Okuduğumuz mektubun ardından pek konuşmamıştık. Onun yerine kendi köşelerimize çekilip uyumayı tercih ettik. Hoş, pek uyuyabildiğim söylenemezdi. Gerçi on yedi yıl önce yaşanan bu olay için ne gelirdi ki elimizden?
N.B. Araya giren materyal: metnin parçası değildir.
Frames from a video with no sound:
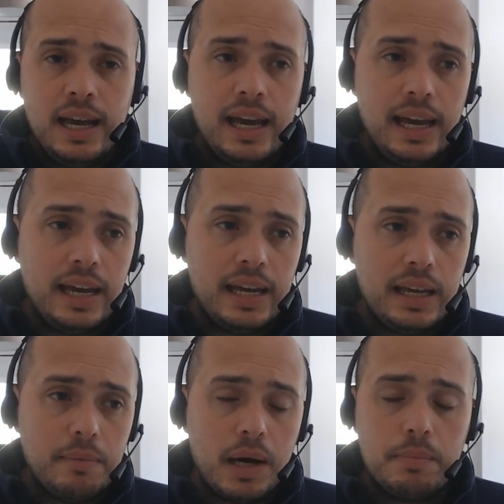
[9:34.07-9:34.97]
Uh,
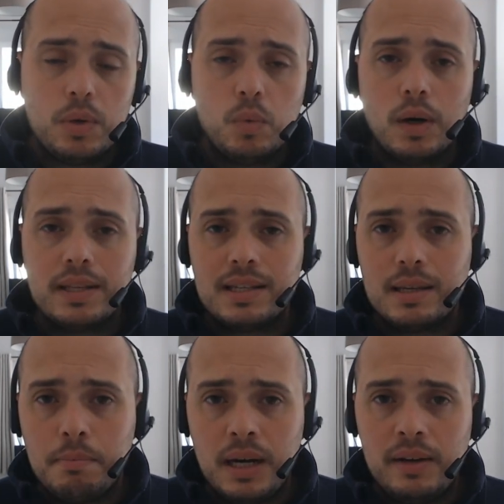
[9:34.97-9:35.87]
it might be once a
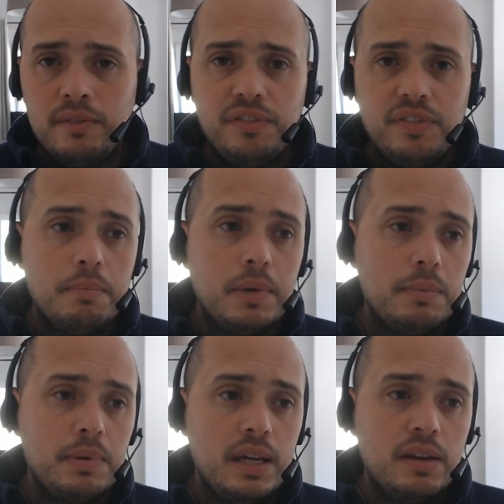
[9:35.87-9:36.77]
month. It might
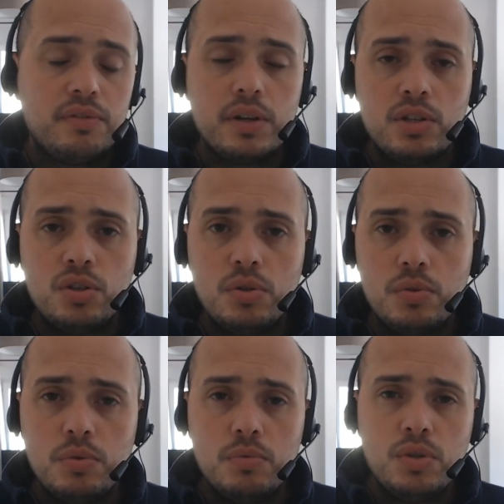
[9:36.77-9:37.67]
be every two,
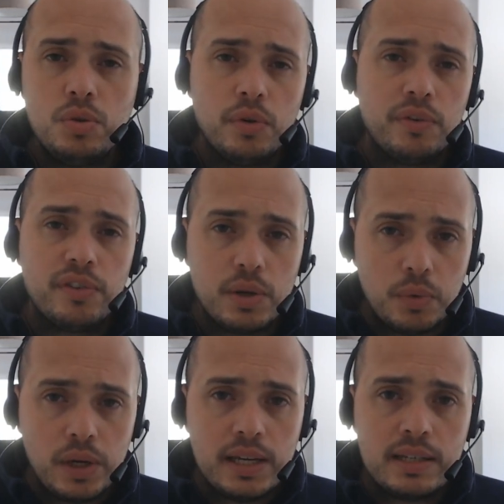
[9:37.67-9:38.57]
two or three
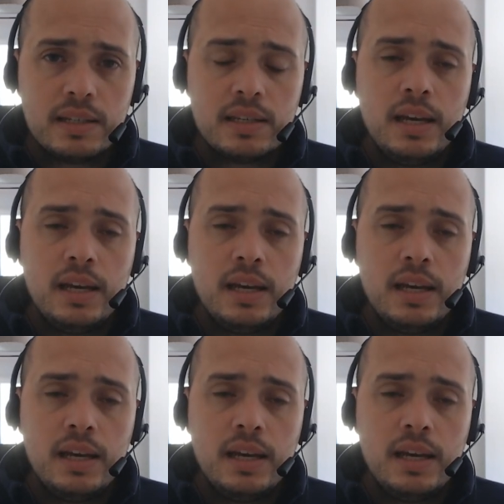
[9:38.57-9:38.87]
weeks.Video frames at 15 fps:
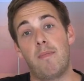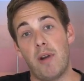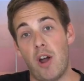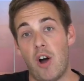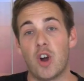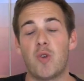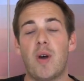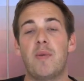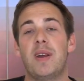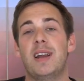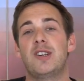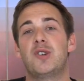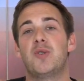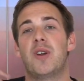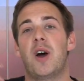our blog where
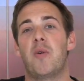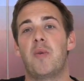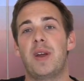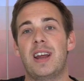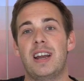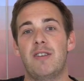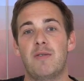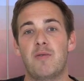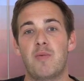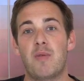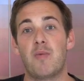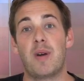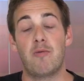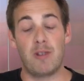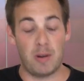we list all our weekly
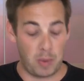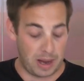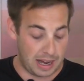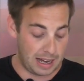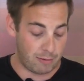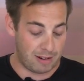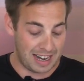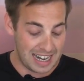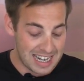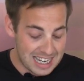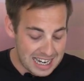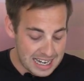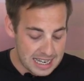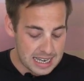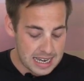
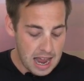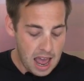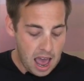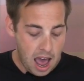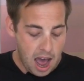releases.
Yine de merak etmeden duramıyordum işte.

O kadın kimdi?

Amcamla neden ayrılmışlardı?

Şimdi neredeydi?

Amcam onu neden aramıyordu ya da arıyorsa neden bulamıyordu?

Daha pek çok soru zihnimi kurcalıyordu. Oysa bu benim meselem değildi ve yıllar öncesinde olmuş bitmiş bir şeydi. Neden şimdi bunu düşünüyordum?
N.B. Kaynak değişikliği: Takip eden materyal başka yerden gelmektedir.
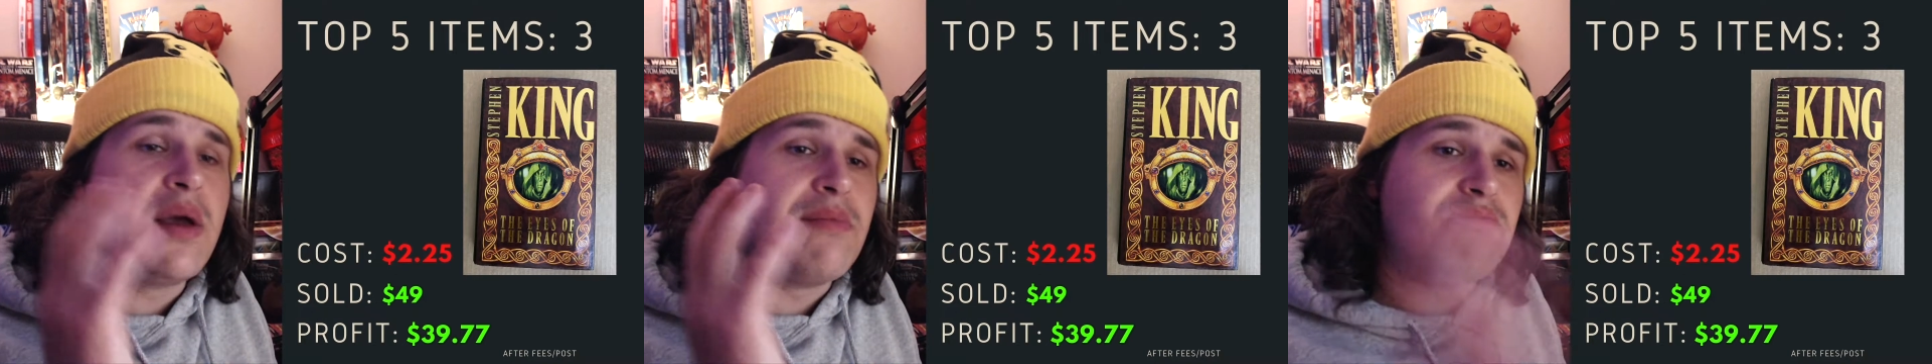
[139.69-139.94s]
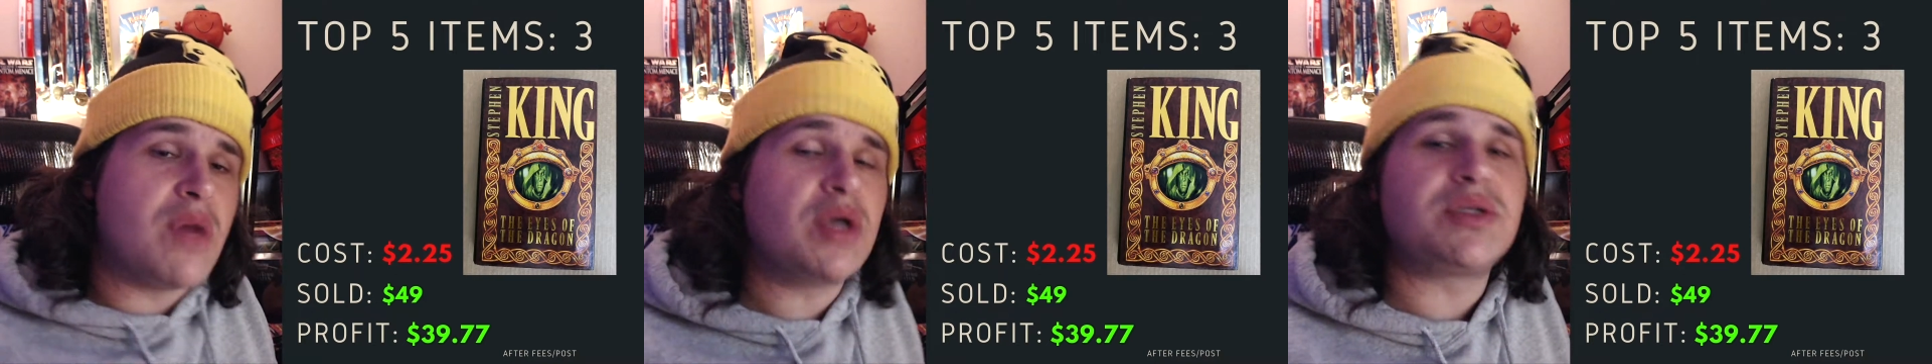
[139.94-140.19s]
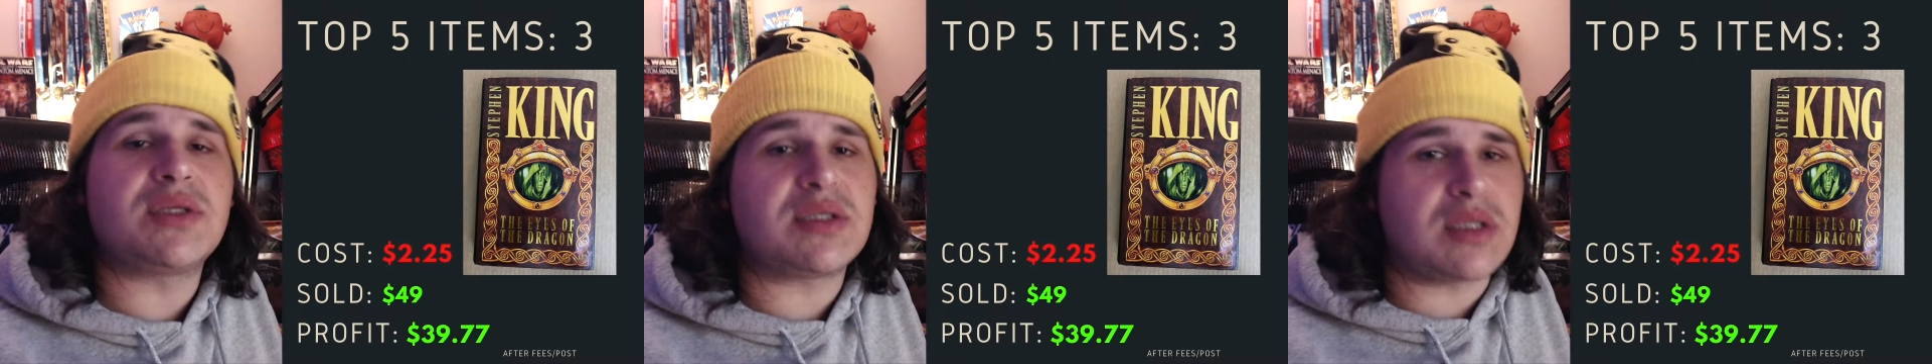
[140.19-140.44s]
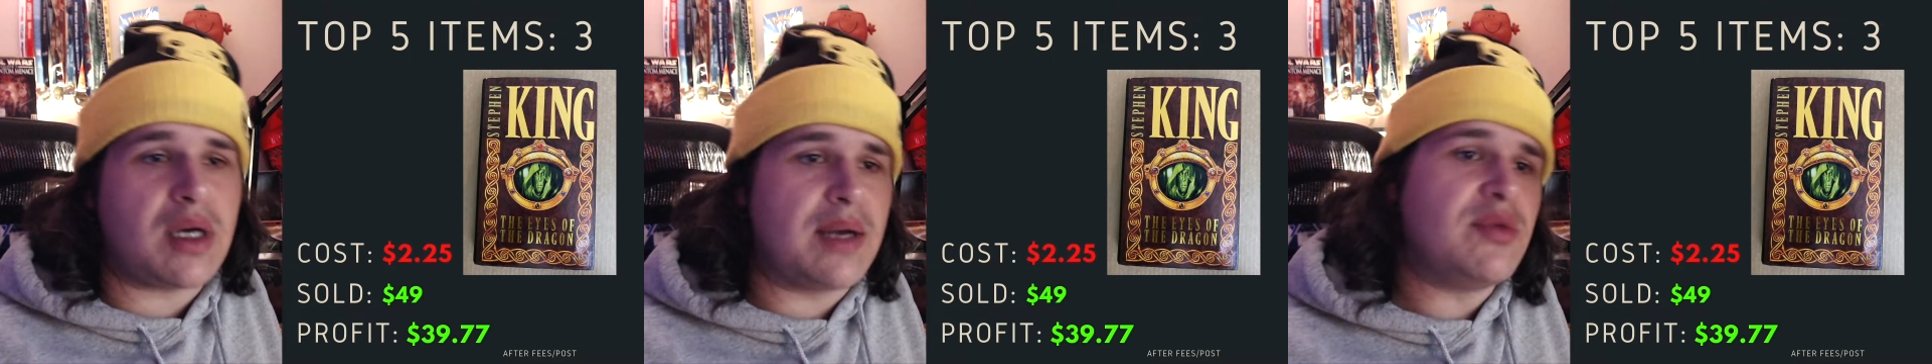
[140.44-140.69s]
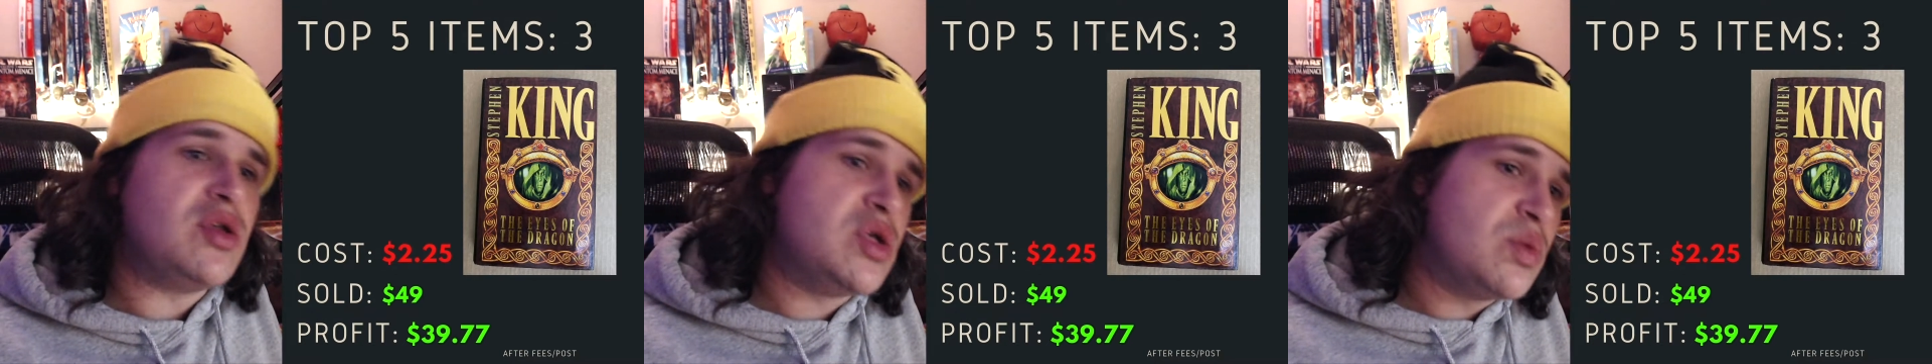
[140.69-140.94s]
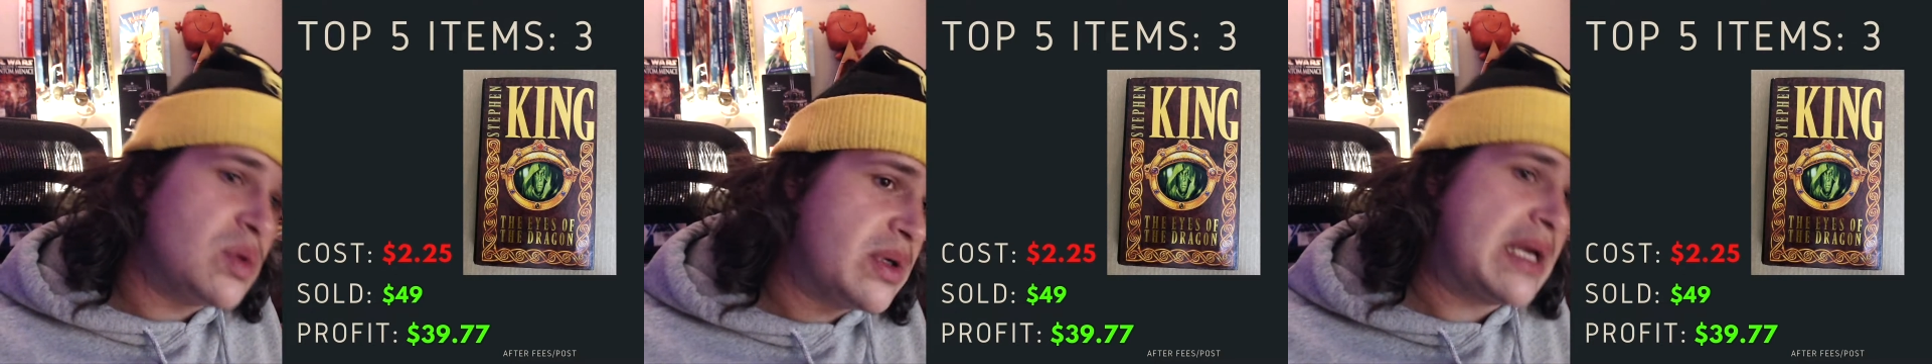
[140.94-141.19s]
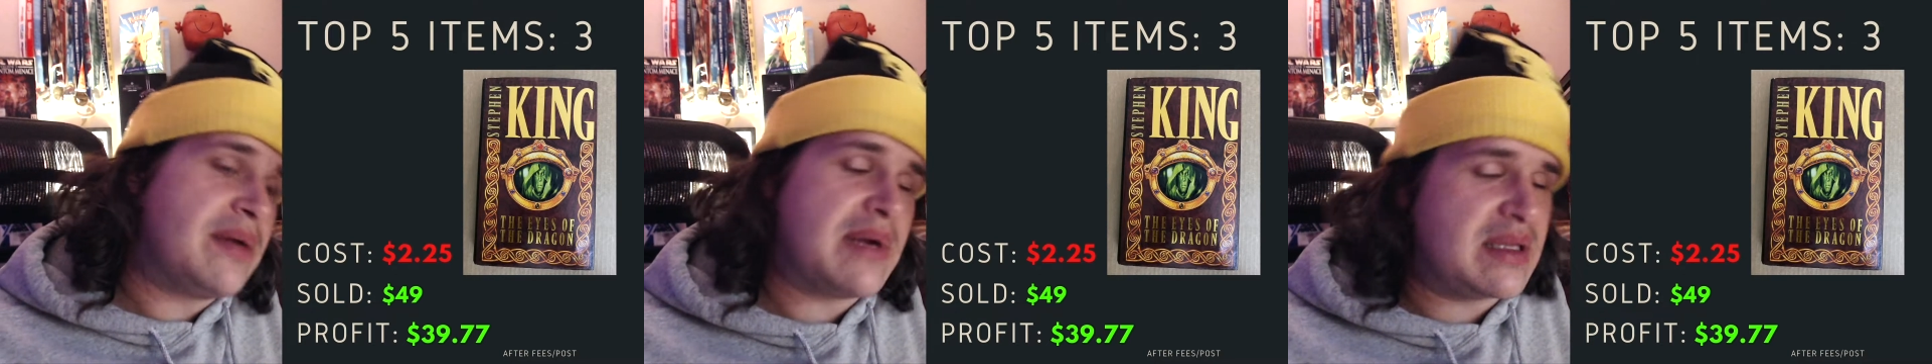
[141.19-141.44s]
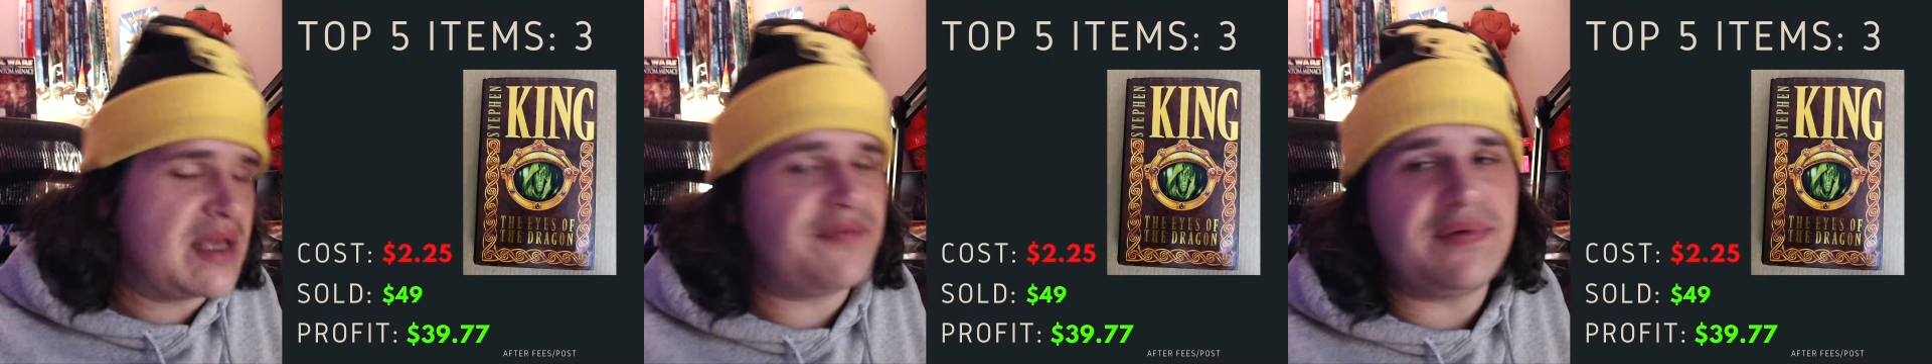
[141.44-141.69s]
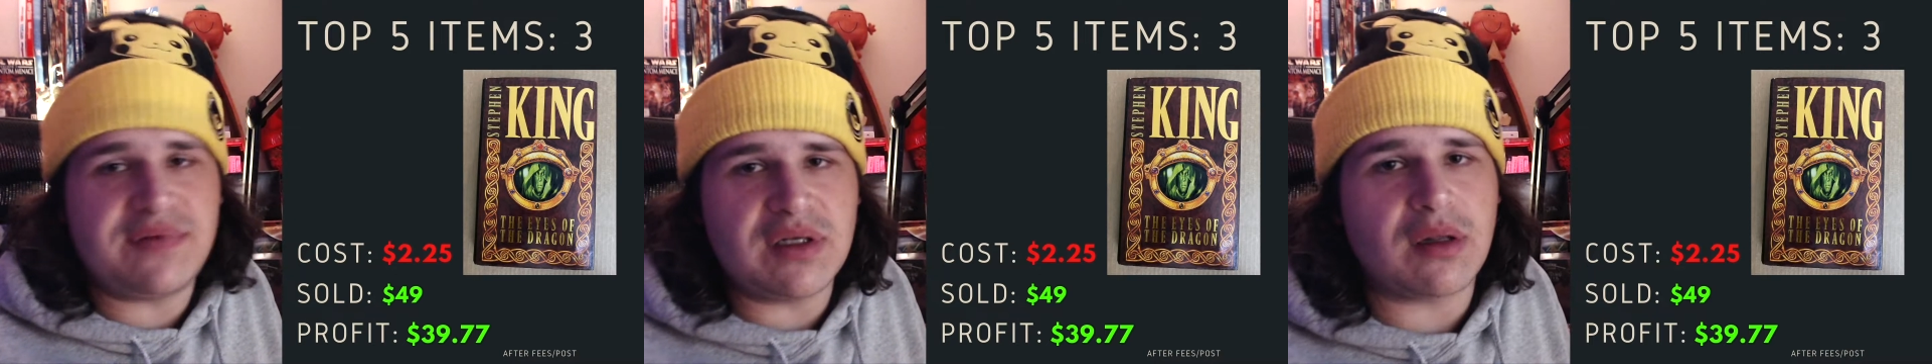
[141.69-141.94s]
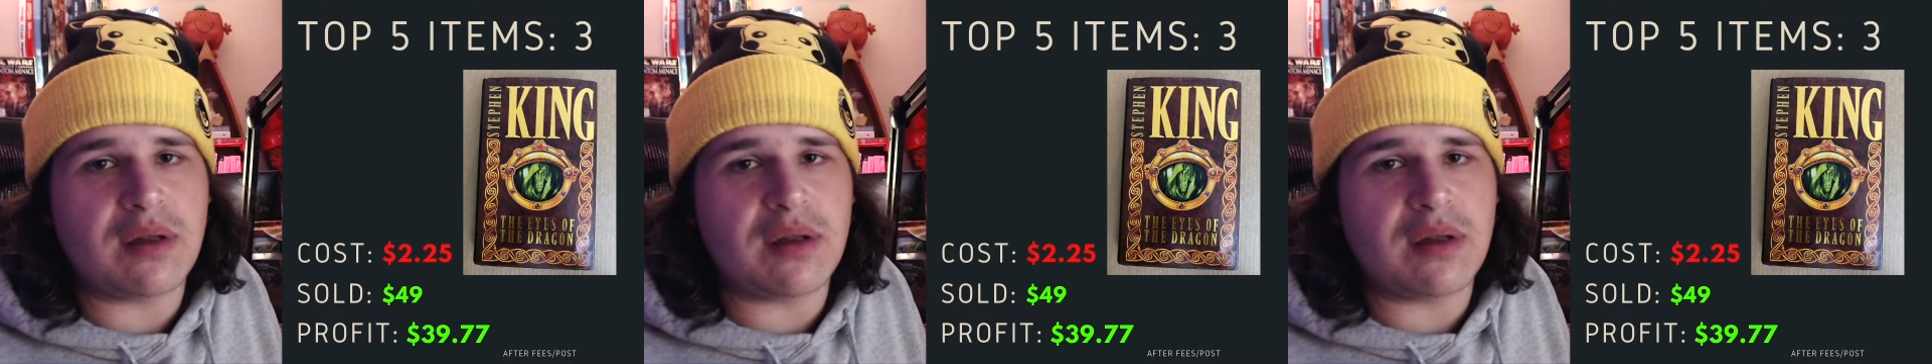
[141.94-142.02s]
Most of the time, you will get around that $50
"Ladin?" diyerek bana seslendi fısıldar gibi Defne. Benim uyuyup uyumadığımı kontrol ediyordu.

"Efendim?" diye yanıtladım onu. Uzun yıllar ayrı odalarda kalmış ve bu yüzden de asla o kardeş olma olayını tam manasıyla yaşayamamıştık. Hep kendi dünyalarımızdaydık. O gerçeklerle mutluyken ben hayallerde koşardım ve ikimiz de birbirimizin dünyasına girmezdik. Şimdiyse ilk kez aynı odayı paylaşıyorduk ve ilk kez, o gece sohbetlerinden birisini yapacaktık. Bu beni heyecanlandırmıştı. Defne'yle yakın olmamızın ilk adımıydı belki de ve aynı konu yüzünden uyuyamadığımız da gün gibi ortadaydı.

"Sence ona ne oldu?" diye sordu Defne. Bana bakmadığını bilmeme rağmen omuzlarımı kaldırıp indirdim. Bilmiyordum. Leyla'ya ne olduğunu veya amcamla aralarında ne geçtiğini bilmiyordum ama bu deli gibi merak etmediğim manasına gelmiyordu.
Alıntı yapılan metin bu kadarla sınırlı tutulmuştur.